Description: Two stale doc comments. (1) WedgeDetector — the <summary> above the constructor reads "Whether the driver reported itself DriverState.Healthy at construction." The constructor takes only a TimeSpan threshold and the detector is documented as stateless; the comment describes nothing the constructor does. (2) DriverHealthReport — the <remarks> state matrix lists Unknown, Initializing, Healthy, Degraded, Faulted but Aggregate (lines 42-44) also folds DriverState.Reconnecting into the Degraded verdict. Reconnecting is a real DriverState member absent from the documented matrix.

Recommendation: Replace the WedgeDetector constructor <summary> with an accurate description (e.g. "Construct with the wedge-detection threshold; values below 60 s clamp to 60 s").
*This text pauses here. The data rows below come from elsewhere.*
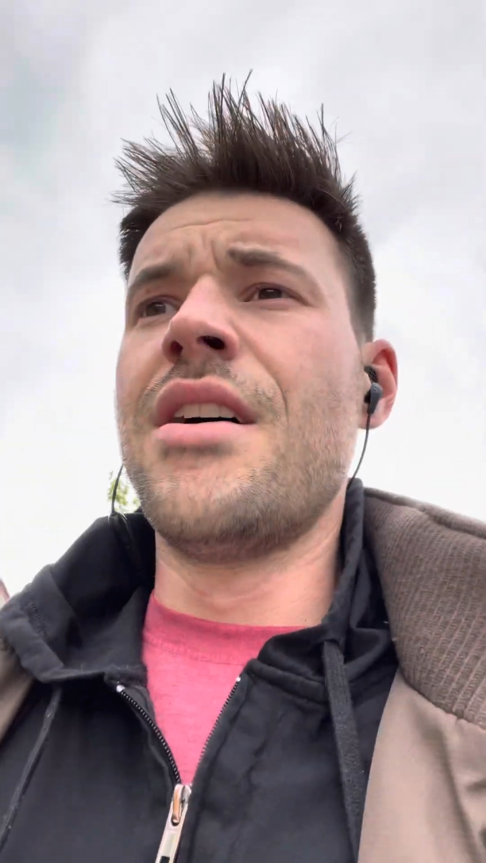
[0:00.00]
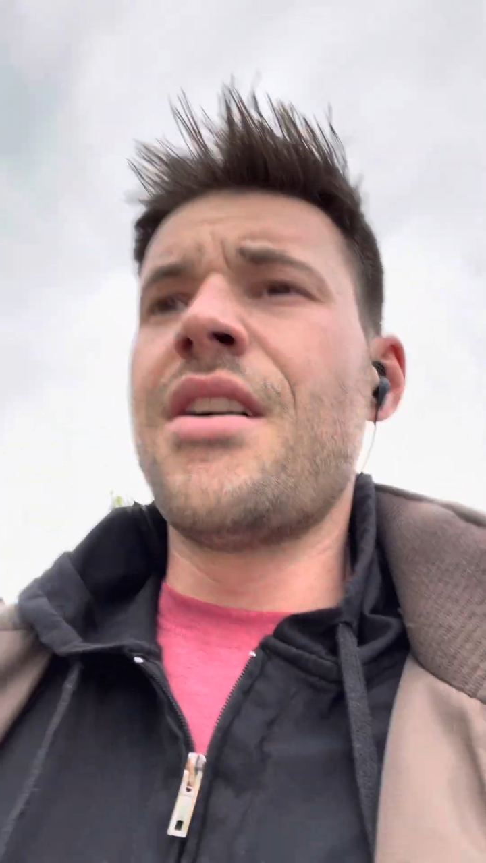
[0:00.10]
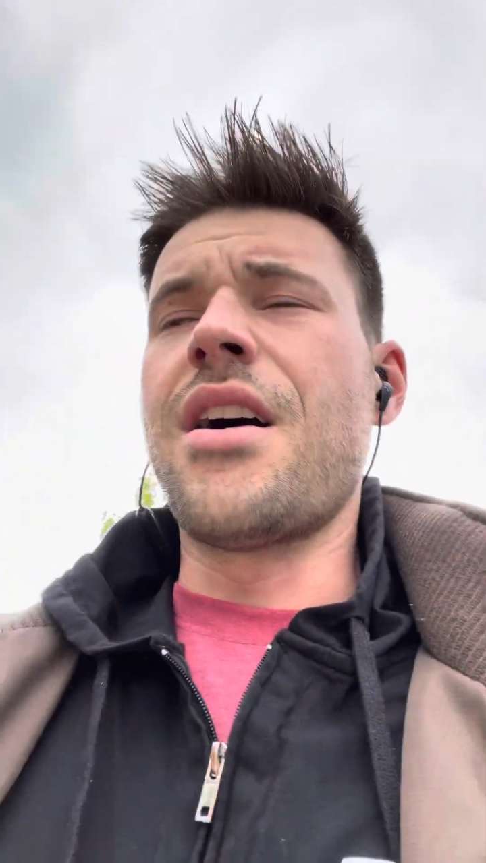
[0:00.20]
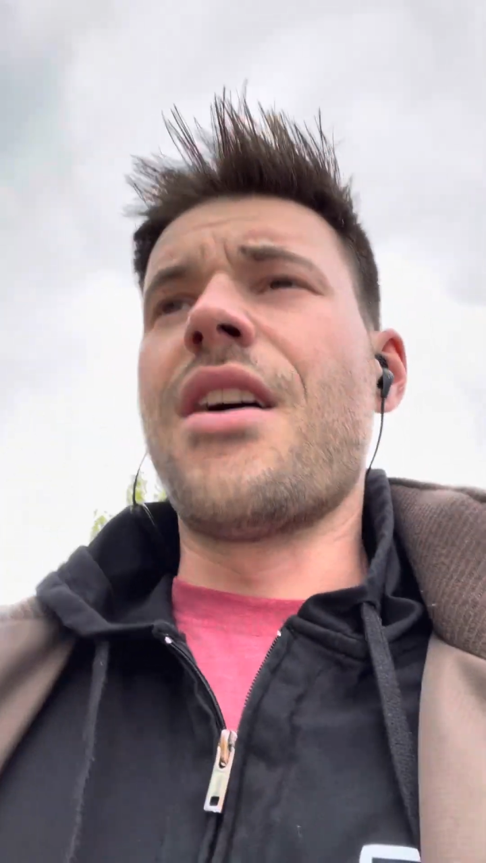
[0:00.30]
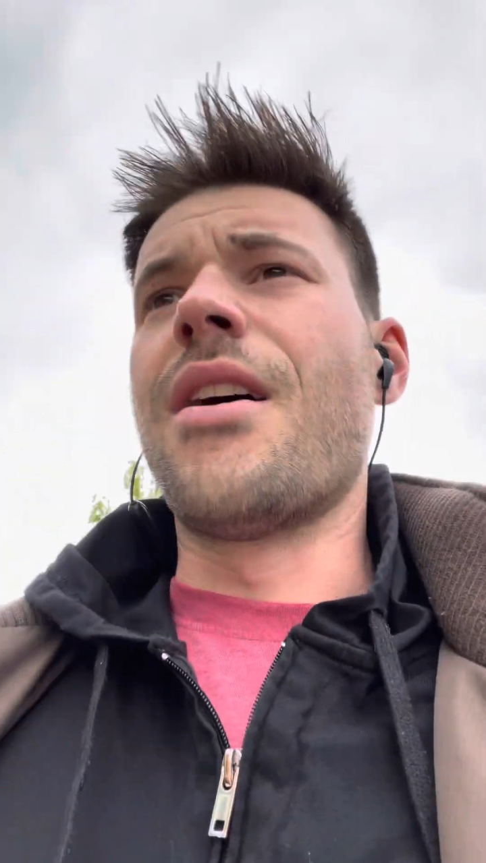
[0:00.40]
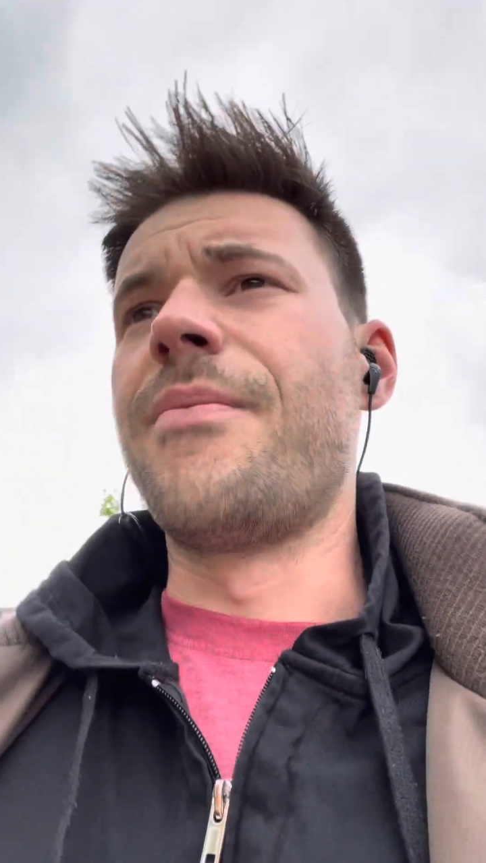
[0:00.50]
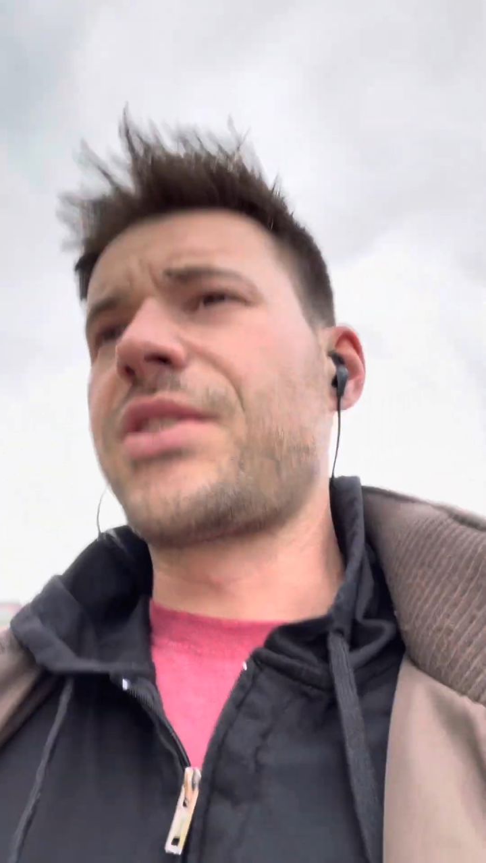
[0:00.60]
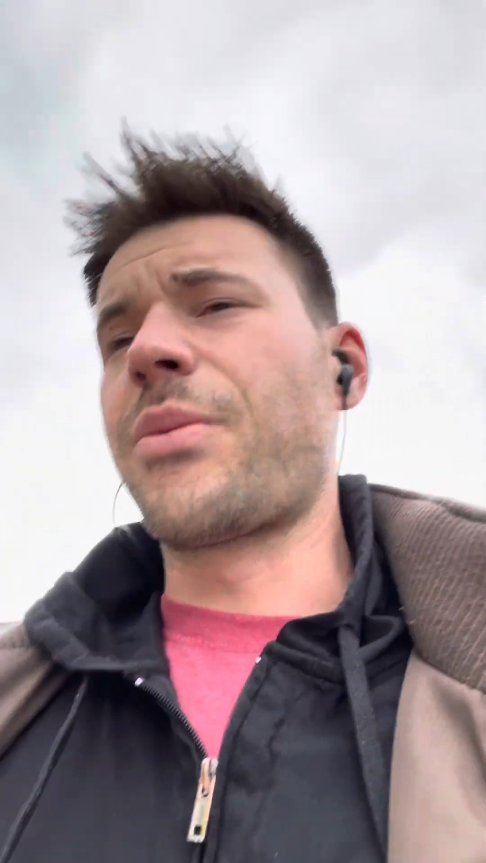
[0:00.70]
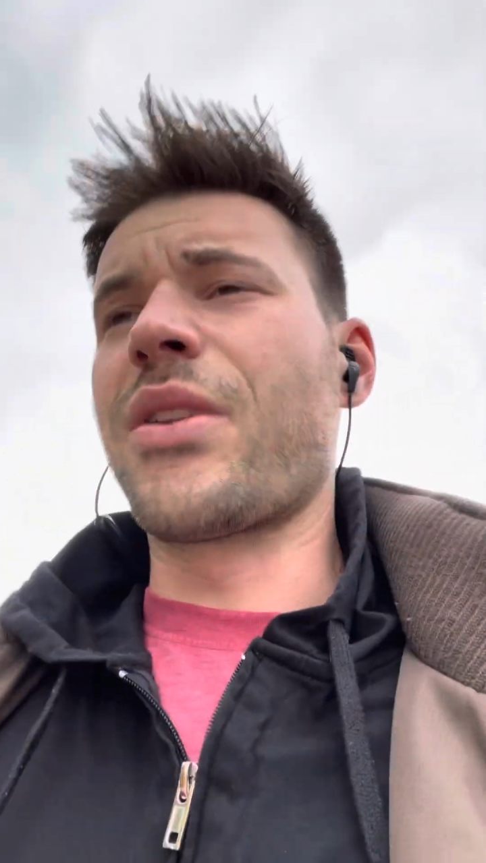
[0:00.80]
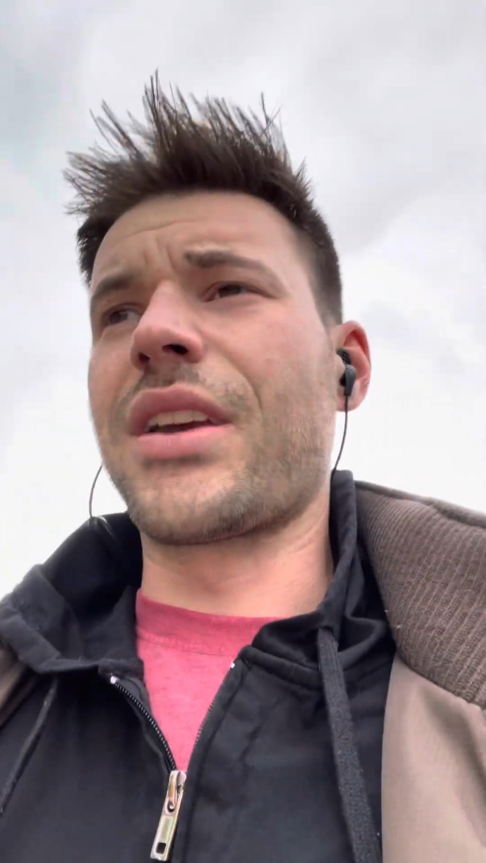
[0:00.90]

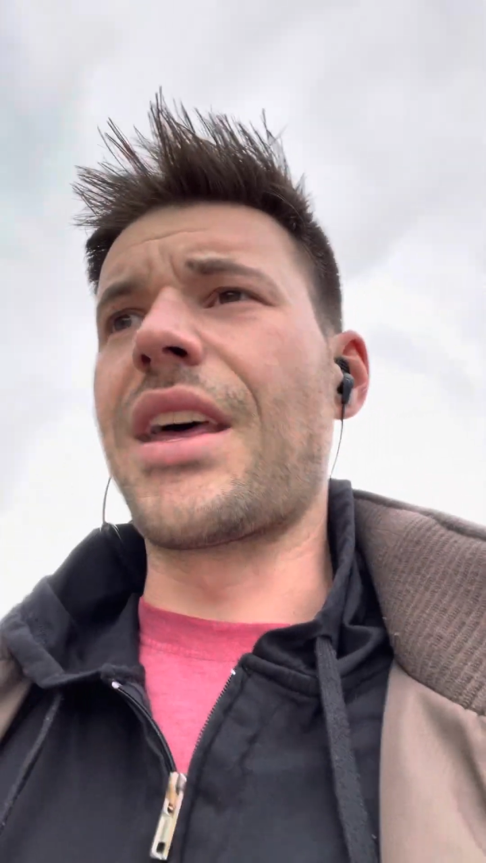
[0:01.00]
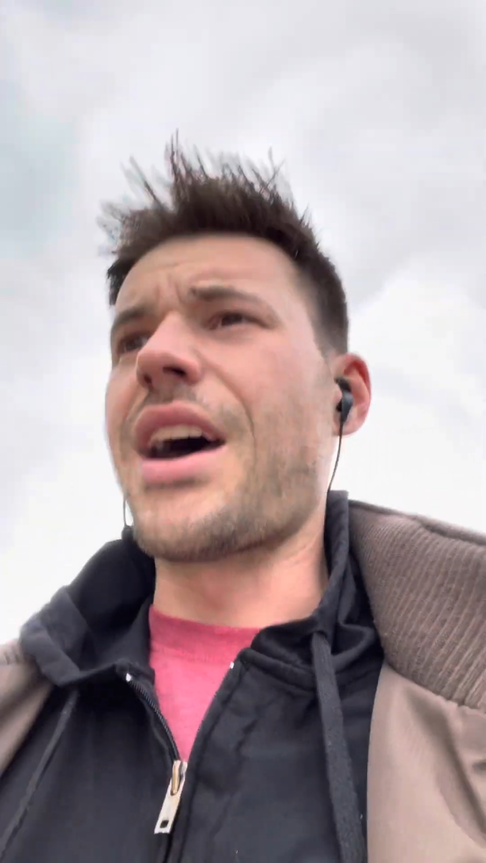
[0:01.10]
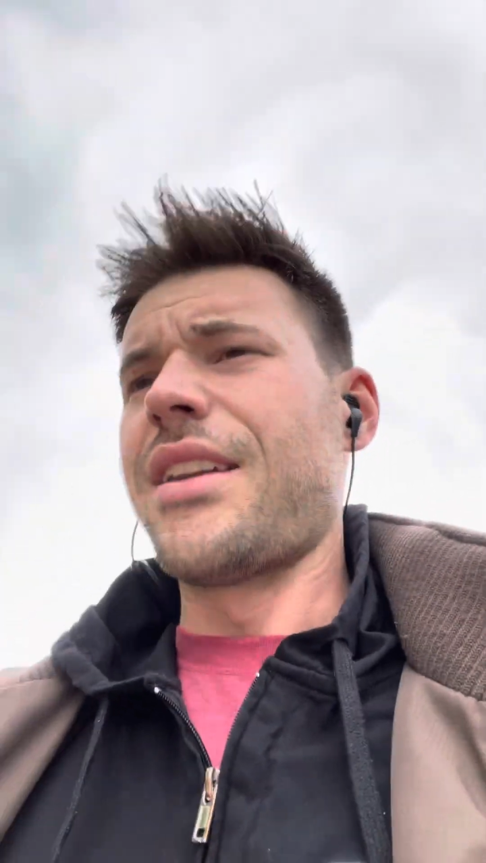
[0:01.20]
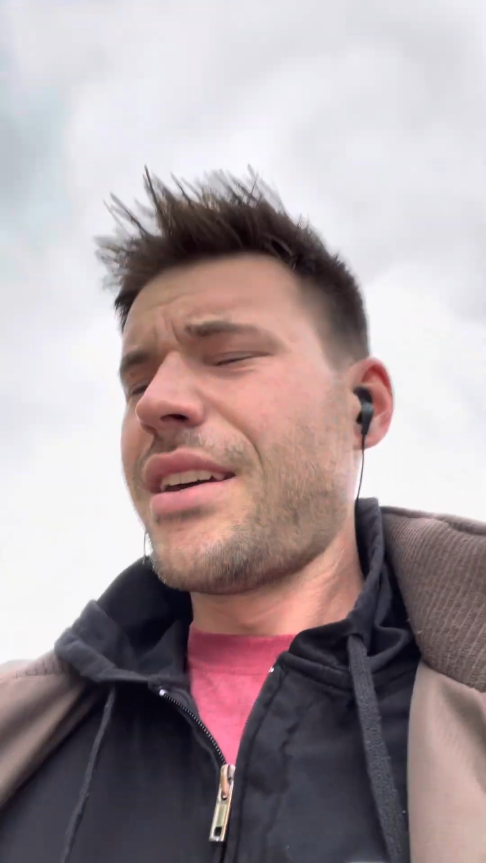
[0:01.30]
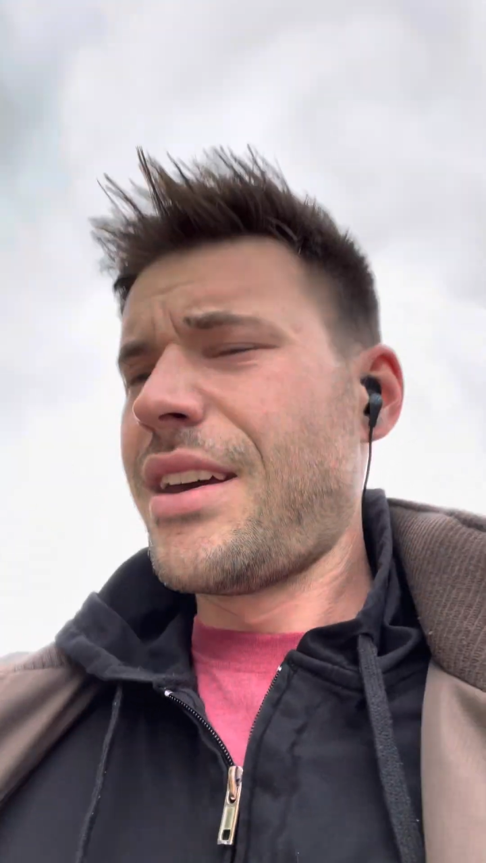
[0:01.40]
something like that,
Add Reconnecting to the DriverHealthReport <remarks> state matrix and state it maps to Degraded.

Resolution: Resolved 2026-05-23 — replaced the WedgeDetector(.ctor) <summary> with an accurate "Construct with the wedge-detection threshold; values below 60 s clamp to 60 s" description plus a <param> block; added the Reconnecting row to the DriverHealthReport <remarks> state matrix and updated the verdict-rule prose. Added WedgeDetectorTests.Doc_Constructor_Summary_Describes_Threshold_Clamp and DriverHealthReportTests.Doc_State_Matrix_Includes_Reconnecting regression tests that parse the generated .xml doc to assert the strings, plus Any_Reconnecting_WithoutFaultedOrNotReady_IsDegraded confirming the documented Reconnecting → Degraded behaviour.